[Given records Boundary: Start]

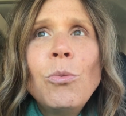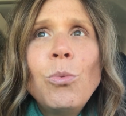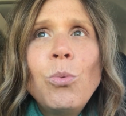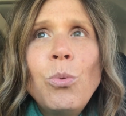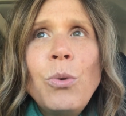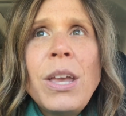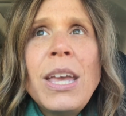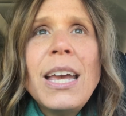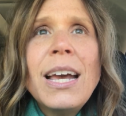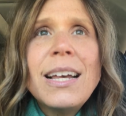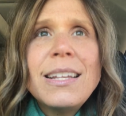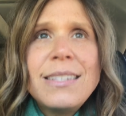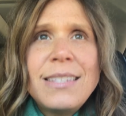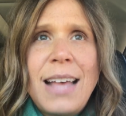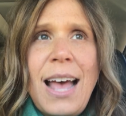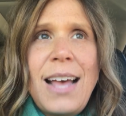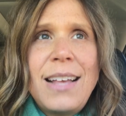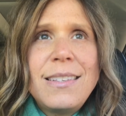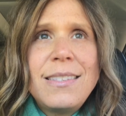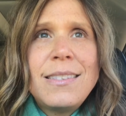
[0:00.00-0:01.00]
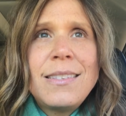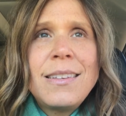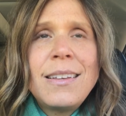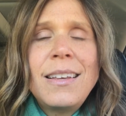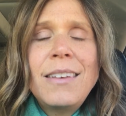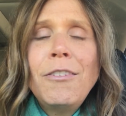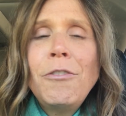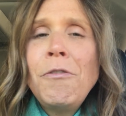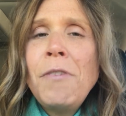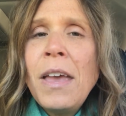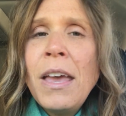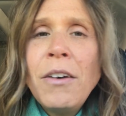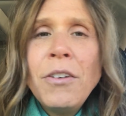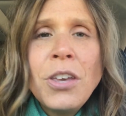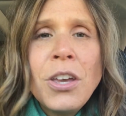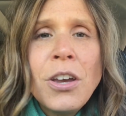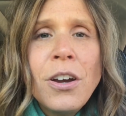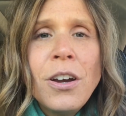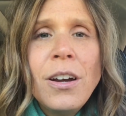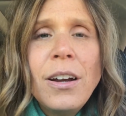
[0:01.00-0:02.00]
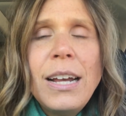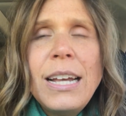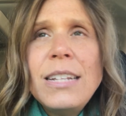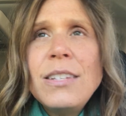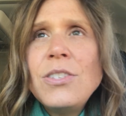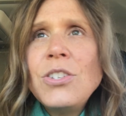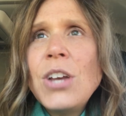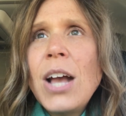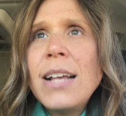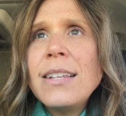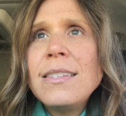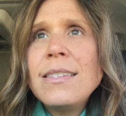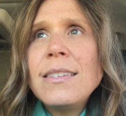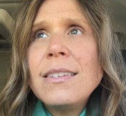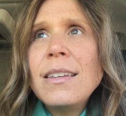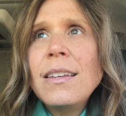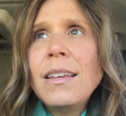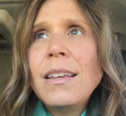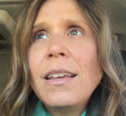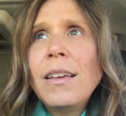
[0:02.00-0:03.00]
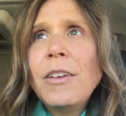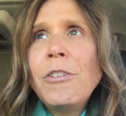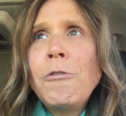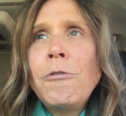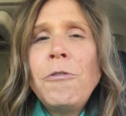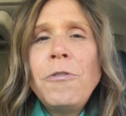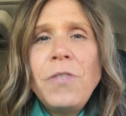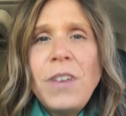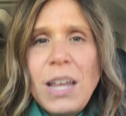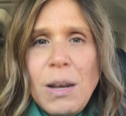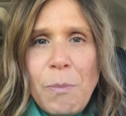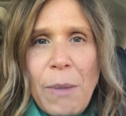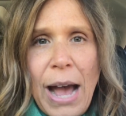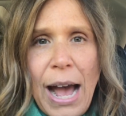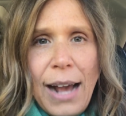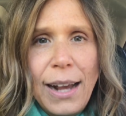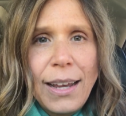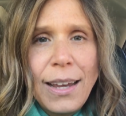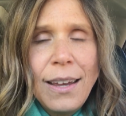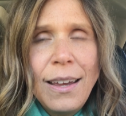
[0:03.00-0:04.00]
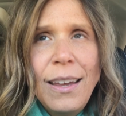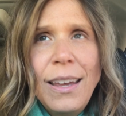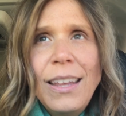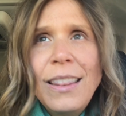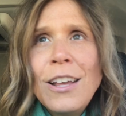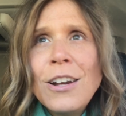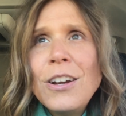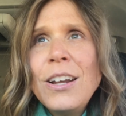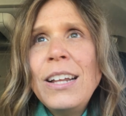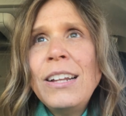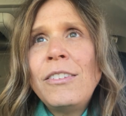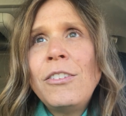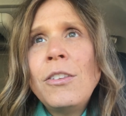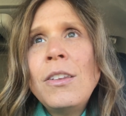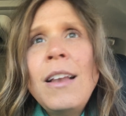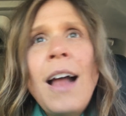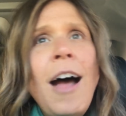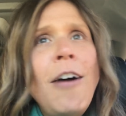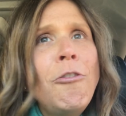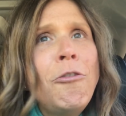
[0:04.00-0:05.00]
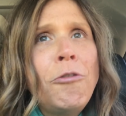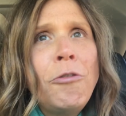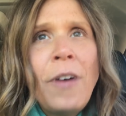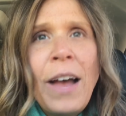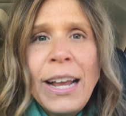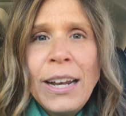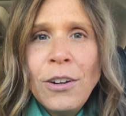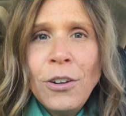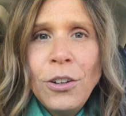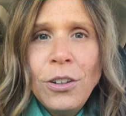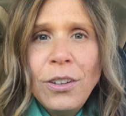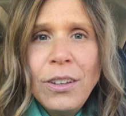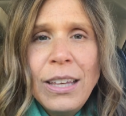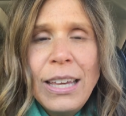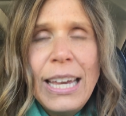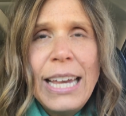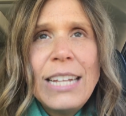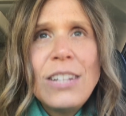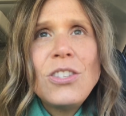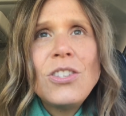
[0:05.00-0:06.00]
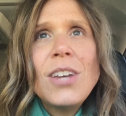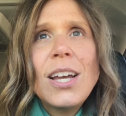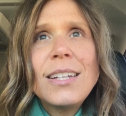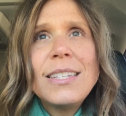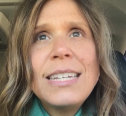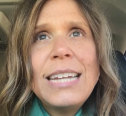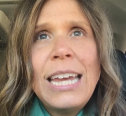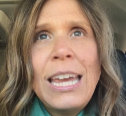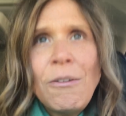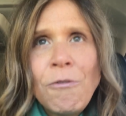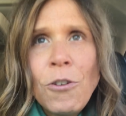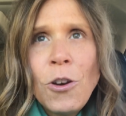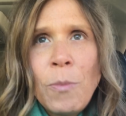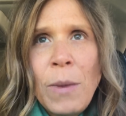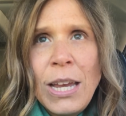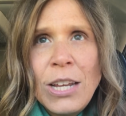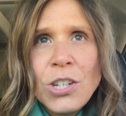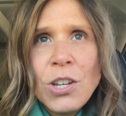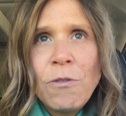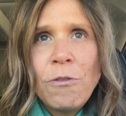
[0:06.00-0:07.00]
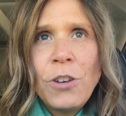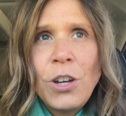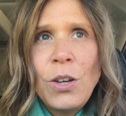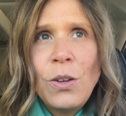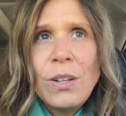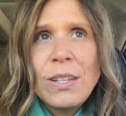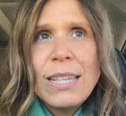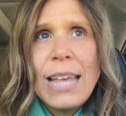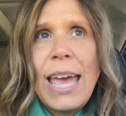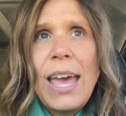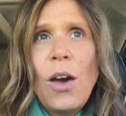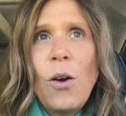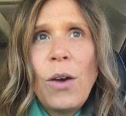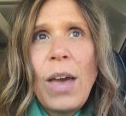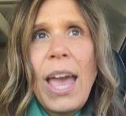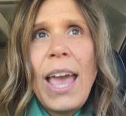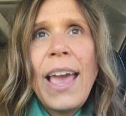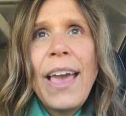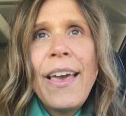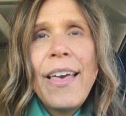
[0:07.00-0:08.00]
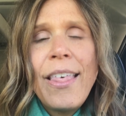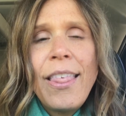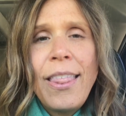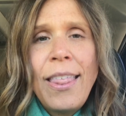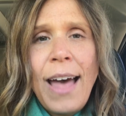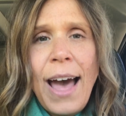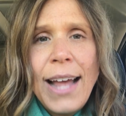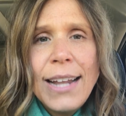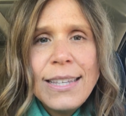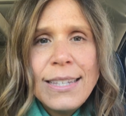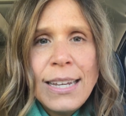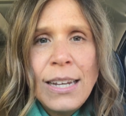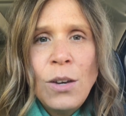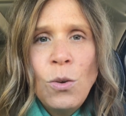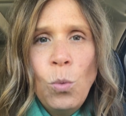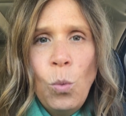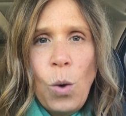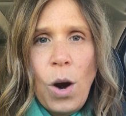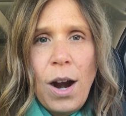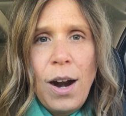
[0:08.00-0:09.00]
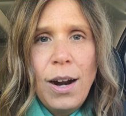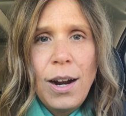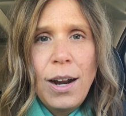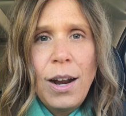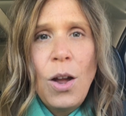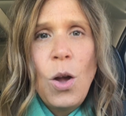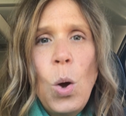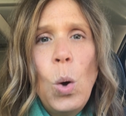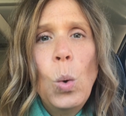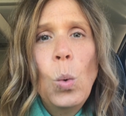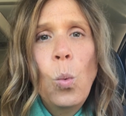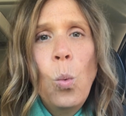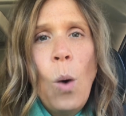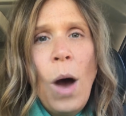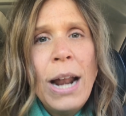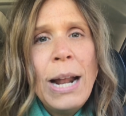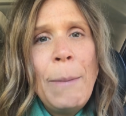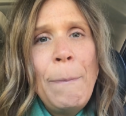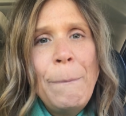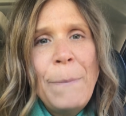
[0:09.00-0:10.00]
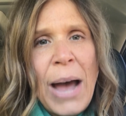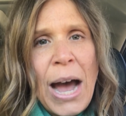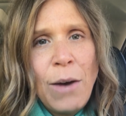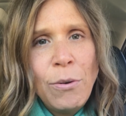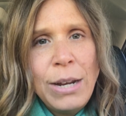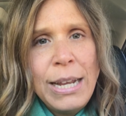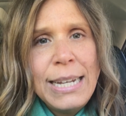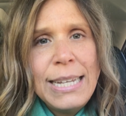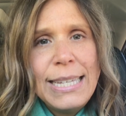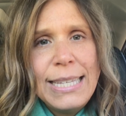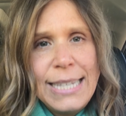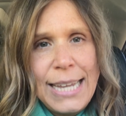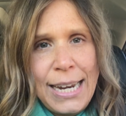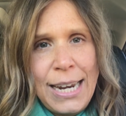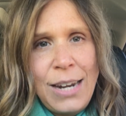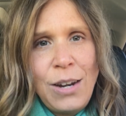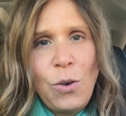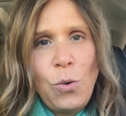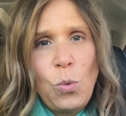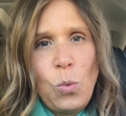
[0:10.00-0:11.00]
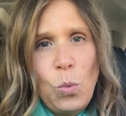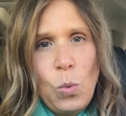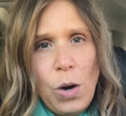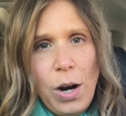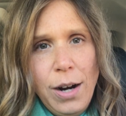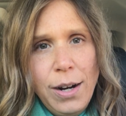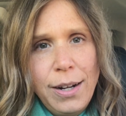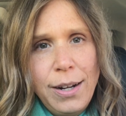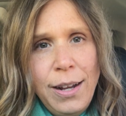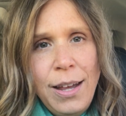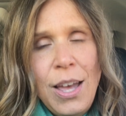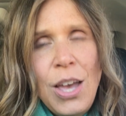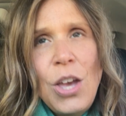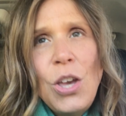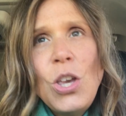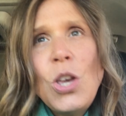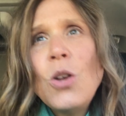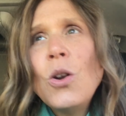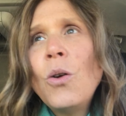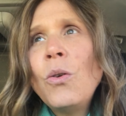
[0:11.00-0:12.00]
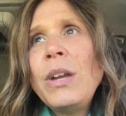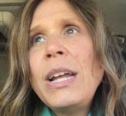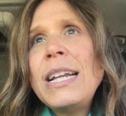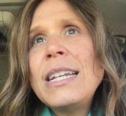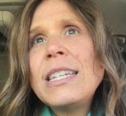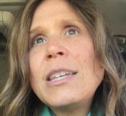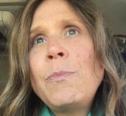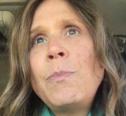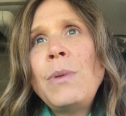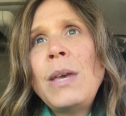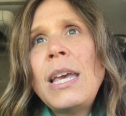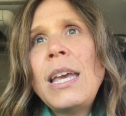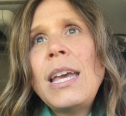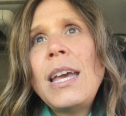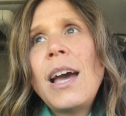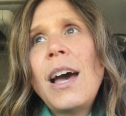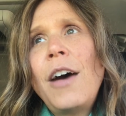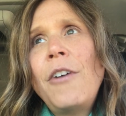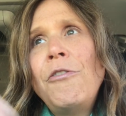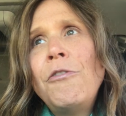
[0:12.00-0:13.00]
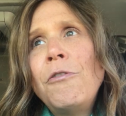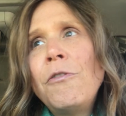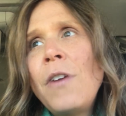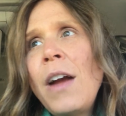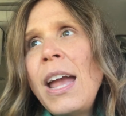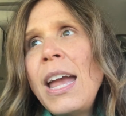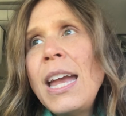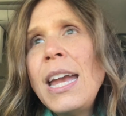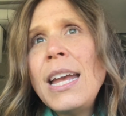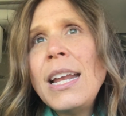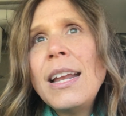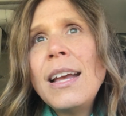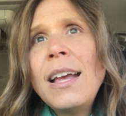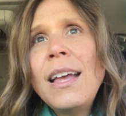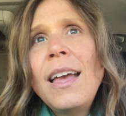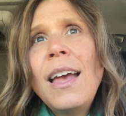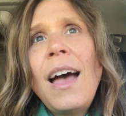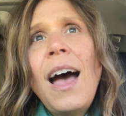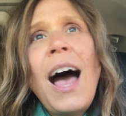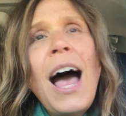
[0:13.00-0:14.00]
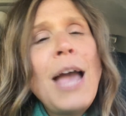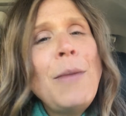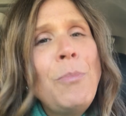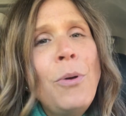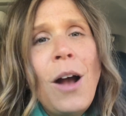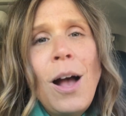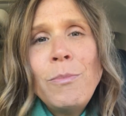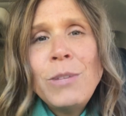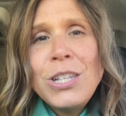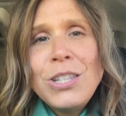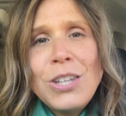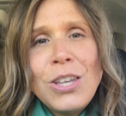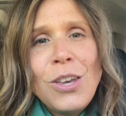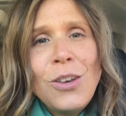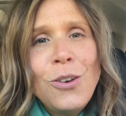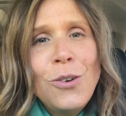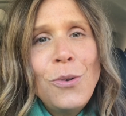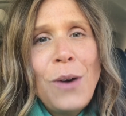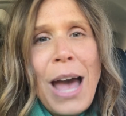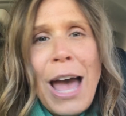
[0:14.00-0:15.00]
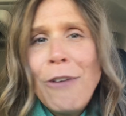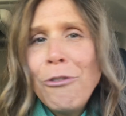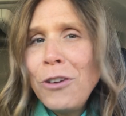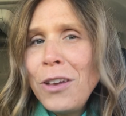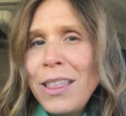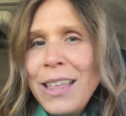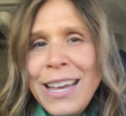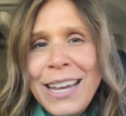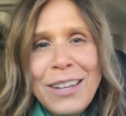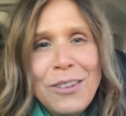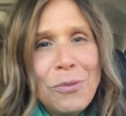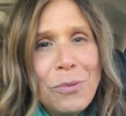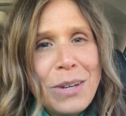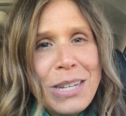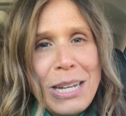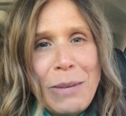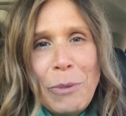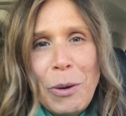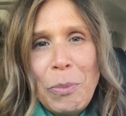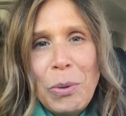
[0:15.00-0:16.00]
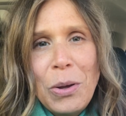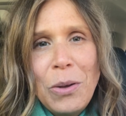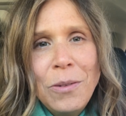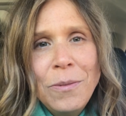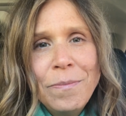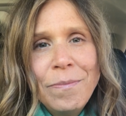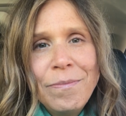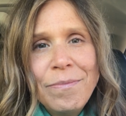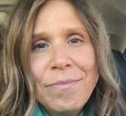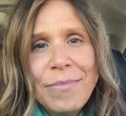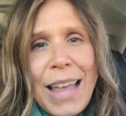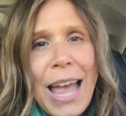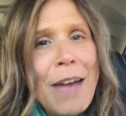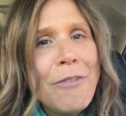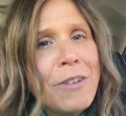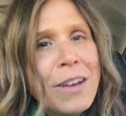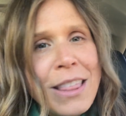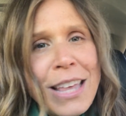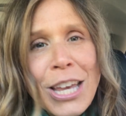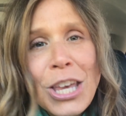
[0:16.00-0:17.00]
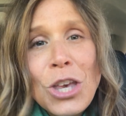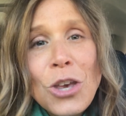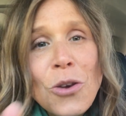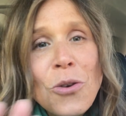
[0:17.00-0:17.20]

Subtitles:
reassess. Failure is just feedback. It's not final, it's just information for you to say, okay, that didn't work. What about it didn't work? You don't need to be afraid. I promise you, everything is redeemable. Everything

[Given records Boundary: End]

Exercise objective:
Give every record again word for word, pictures excluded.

Exercise output:
[0:00.00-0:01.00]
[0:01.00-0:02.00]
[0:02.00-0:03.00]
[0:03.00-0:04.00]
[0:04.00-0:05.00]
[0:05.00-0:06.00]
[0:06.00-0:07.00]
[0:07.00-0:08.00]
[0:08.00-0:09.00]
[0:09.00-0:10.00]
[0:10.00-0:11.00]
[0:11.00-0:12.00]
[0:12.00-0:13.00]
[0:13.00-0:14.00]
[0:14.00-0:15.00]
[0:15.00-0:16.00]
[0:16.00-0:17.00]
[0:17.00-0:17.20]

Subtitles:
reassess. Failure is just feedback. It's not final, it's just information for you to say, okay, that didn't work. What about it didn't work? You don't need to be afraid. I promise you, everything is redeemable. Everything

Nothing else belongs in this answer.